© St. Petersburg Times, published November 8, 2001
Harris under fire for low election hearings turnout
Public hearings called to let Floridians talk about the state's new elections law have been anything but public, says state Sen. Kendrick Meek, D-Miami.
Meek said members of the public have been mostly unaware of the hearings because Secretary of State Katherine Harris failed to adequately advertise them.
Only four people showed up in Miami for the first of six hearings last week, Meek noted. He said that's because Harris advertised them only in the Florida Administrative Weekly, an online legal publication not widely distributed.
Meek called on Harris to schedule another hearing in Miami so people could express their feelings about new legislation adopted to try to correct problems that surfaced in last year's bitter presidential recount battle. It establishes standards for counting votes and determining voter intent.
A spokesman for Harris said the Miami hearing was promoted in a Miami Herald story.
"Sen.
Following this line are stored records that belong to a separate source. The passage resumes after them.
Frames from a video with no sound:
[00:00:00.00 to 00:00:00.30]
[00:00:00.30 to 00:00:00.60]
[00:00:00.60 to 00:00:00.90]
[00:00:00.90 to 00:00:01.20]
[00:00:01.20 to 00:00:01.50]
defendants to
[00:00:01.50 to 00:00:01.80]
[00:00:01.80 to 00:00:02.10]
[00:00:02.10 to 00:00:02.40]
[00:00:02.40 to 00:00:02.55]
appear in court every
Meek falsely accuses the Division of Elections. . . . The division complied with all legal notice requirements," Harris said in a statement.
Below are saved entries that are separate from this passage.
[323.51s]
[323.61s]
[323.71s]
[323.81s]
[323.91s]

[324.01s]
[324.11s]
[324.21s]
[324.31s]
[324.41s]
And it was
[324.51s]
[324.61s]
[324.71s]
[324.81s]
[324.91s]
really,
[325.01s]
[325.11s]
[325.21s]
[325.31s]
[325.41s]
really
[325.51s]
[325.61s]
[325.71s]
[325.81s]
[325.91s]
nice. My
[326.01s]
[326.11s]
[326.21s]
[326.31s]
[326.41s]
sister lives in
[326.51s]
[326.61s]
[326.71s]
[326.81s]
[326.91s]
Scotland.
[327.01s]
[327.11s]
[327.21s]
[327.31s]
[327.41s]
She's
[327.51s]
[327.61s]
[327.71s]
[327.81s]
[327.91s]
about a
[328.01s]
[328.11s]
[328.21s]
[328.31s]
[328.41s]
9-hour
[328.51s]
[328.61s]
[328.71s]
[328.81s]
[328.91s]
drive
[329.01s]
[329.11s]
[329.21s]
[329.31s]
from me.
One of the hearings is scheduled for 5 p.m. today in Tampa, at the Tampa Port Authority Building, 1101 Channelside Drive.
TALLAHASSEE -- The legal fight over a 1999 parental notice abortion law is being kept alive by the Florida Supreme Court.
The court agreed to take an appeal of the constitutional battle over the law, which requires doctors to notify parents of girls under 18 before performing most abortions. The law has not yet been enforced.
A dozen abortion clinics, doctors and groups challenged the law, and a Tallahassee trial judge agreed with them in May 2000 that it violated the privacy rights of teenagers seeking abortions.
The 1st District Court of Appeal overturned that decision in February, saying the law was constitutional because the state had a compelling interest in not preventing parents from overseeing their children's medical care.
The high court issued a 4-3 order in late October accepting the case and setting oral arguments for March 4.
MIAMI -- A reputed cocaine kingpin's brother-in-law and two others were convicted of murder Wednesday for arranging the killings of three witnesses against a multibillion-dollar drug ring. They face likely life sentences.
"It's the ultimate corruption," U.S. Attorney Guy Lewis said of the attacks allegedly orchestrated by Sal Magluta, some from behind bars. The charges were an outgrowth of an investigation dating back to 1987 when Magluta and partner Willie Falcon first came under scrutiny during Miami's heyday as a capital of cocaine smuggling. The ring reputedly made $2-billion in profits.
The three defendants were not the actual killers. Admitted hit team members who testified for the government are lining up for cuts in their 20-year sentences.
The victims were an attorney and two drug dealers.
Eduardo Lezcano, Magluta's brother-in-law, was convicted of recruiting, paying and supplying guns to the Colombian hit teams. Co-defendants Jairo Castro, then a nightclub valet, and Yuby Ramirez, a 30-year-old mother of two, helped hit team members. Falcon and Magluta were acquitted of drug charges in 1996 after the jury foreman took a bribe, and both face new trials next year on charges growing out of their drug trial: jury tampering and drug money laundering. Magluta is also charged in the witness killings.
BRADENTON -- Former Manatee County Judge Matt McMillan has been ordered to pay more than $14,000 for an investigation that led to his removal from office for ethics violations.
The Florida Supreme Court ordered the Judicial Qualifications Commission to charge McMillan for deposition costs and court reporter fees for the four-day inquiry.
McMillan was officially removed from office Oct. 5 for ethics violations during his 1998 campaign and for setting bail in a DUI case in which he was a witness.